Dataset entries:
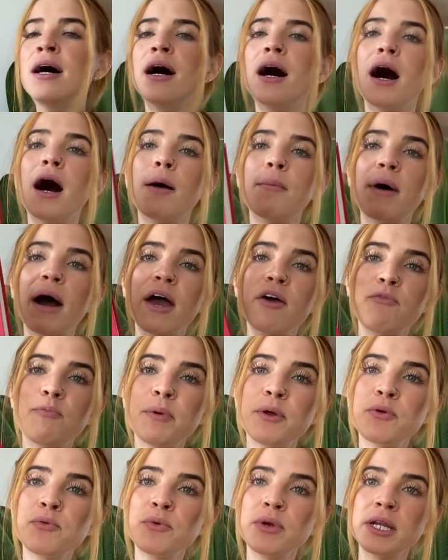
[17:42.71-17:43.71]
I've
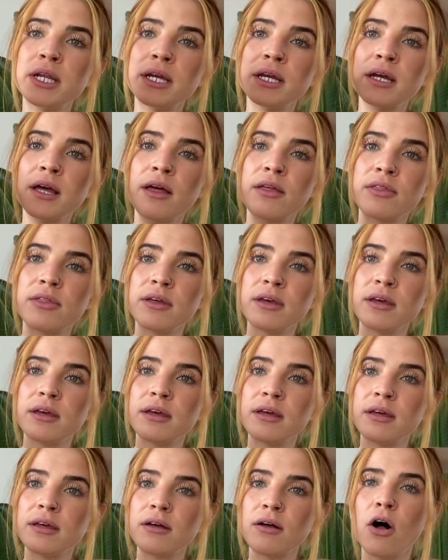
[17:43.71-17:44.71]
been
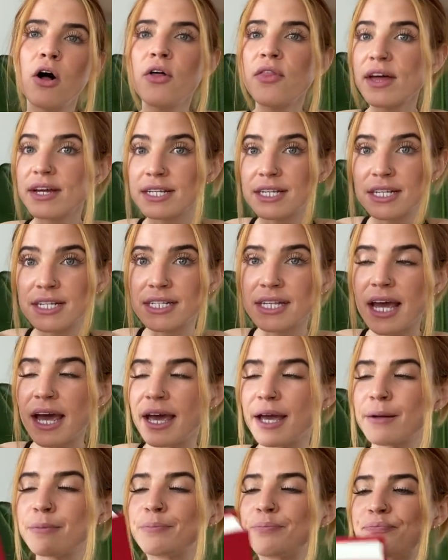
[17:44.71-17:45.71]
reading all that to
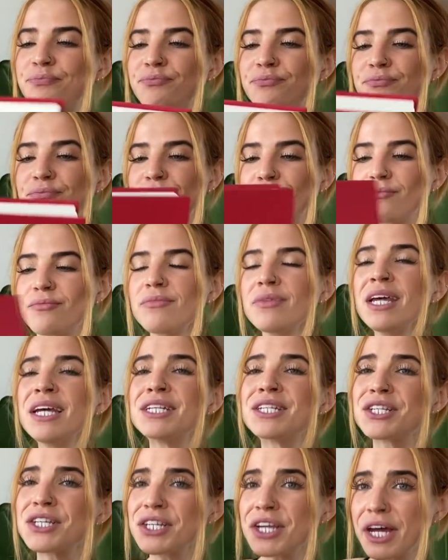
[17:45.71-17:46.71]
say,
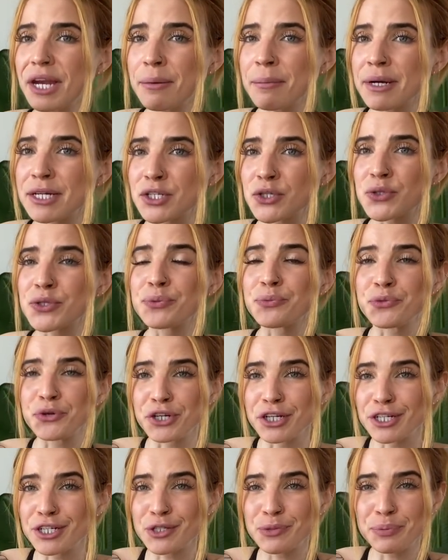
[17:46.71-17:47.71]
tonight I might do some
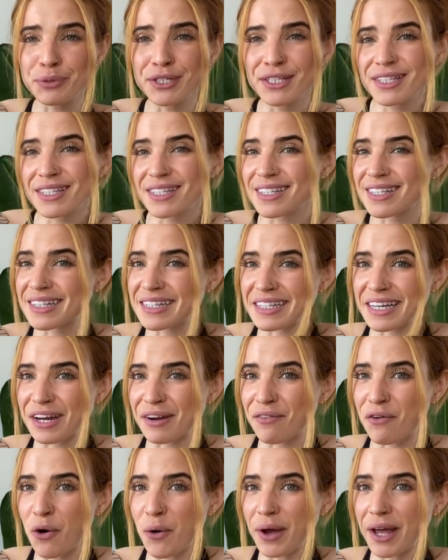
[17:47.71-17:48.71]
reading sprints instead
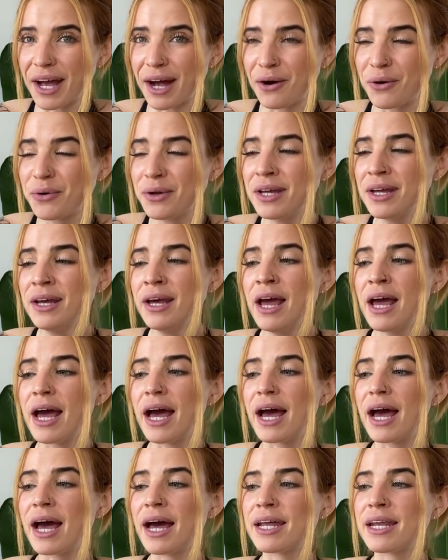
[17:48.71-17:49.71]
of going out,
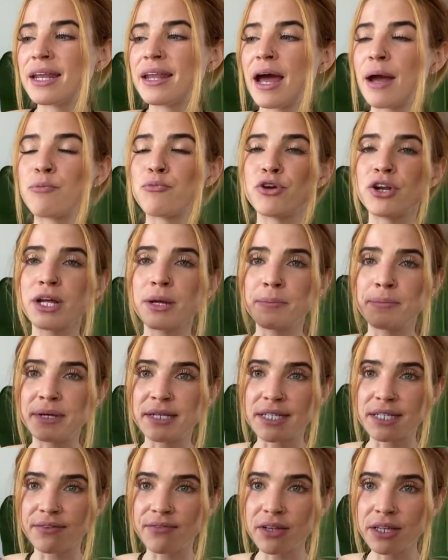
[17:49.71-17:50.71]
and I'm reading
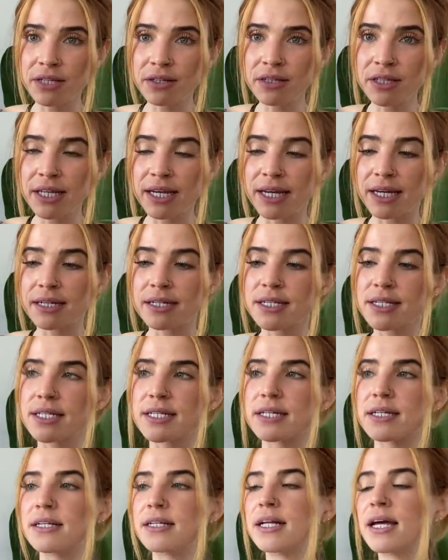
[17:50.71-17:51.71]
Beasts of a Little Land
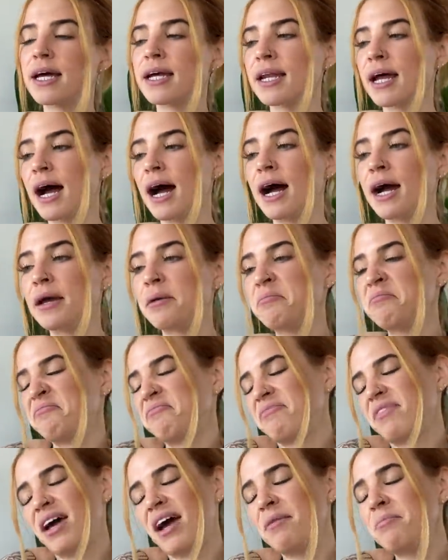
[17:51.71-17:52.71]
still, and
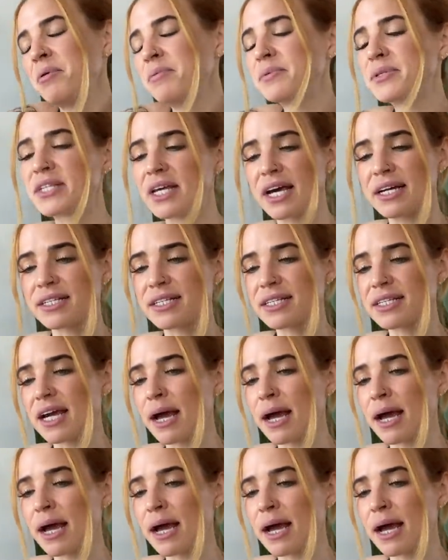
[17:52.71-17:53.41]
I'm obsessed.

* **INSTRUCTIONS FOR THE TASK**
Leave every picture out and output the records exactly.

* **EXERCISE ANSWER**
[17:42.71-17:43.71]
I've
[17:43.71-17:44.71]
been
[17:44.71-17:45.71]
reading all that to
[17:45.71-17:46.71]
say,
[17:46.71-17:47.71]
tonight I might do some
[17:47.71-17:48.71]
reading sprints instead
[17:48.71-17:49.71]
of going out,
[17:49.71-17:50.71]
and I'm reading
[17:50.71-17:51.71]
Beasts of a Little Land
[17:51.71-17:52.71]
still, and
[17:52.71-17:53.41]
I'm obsessed.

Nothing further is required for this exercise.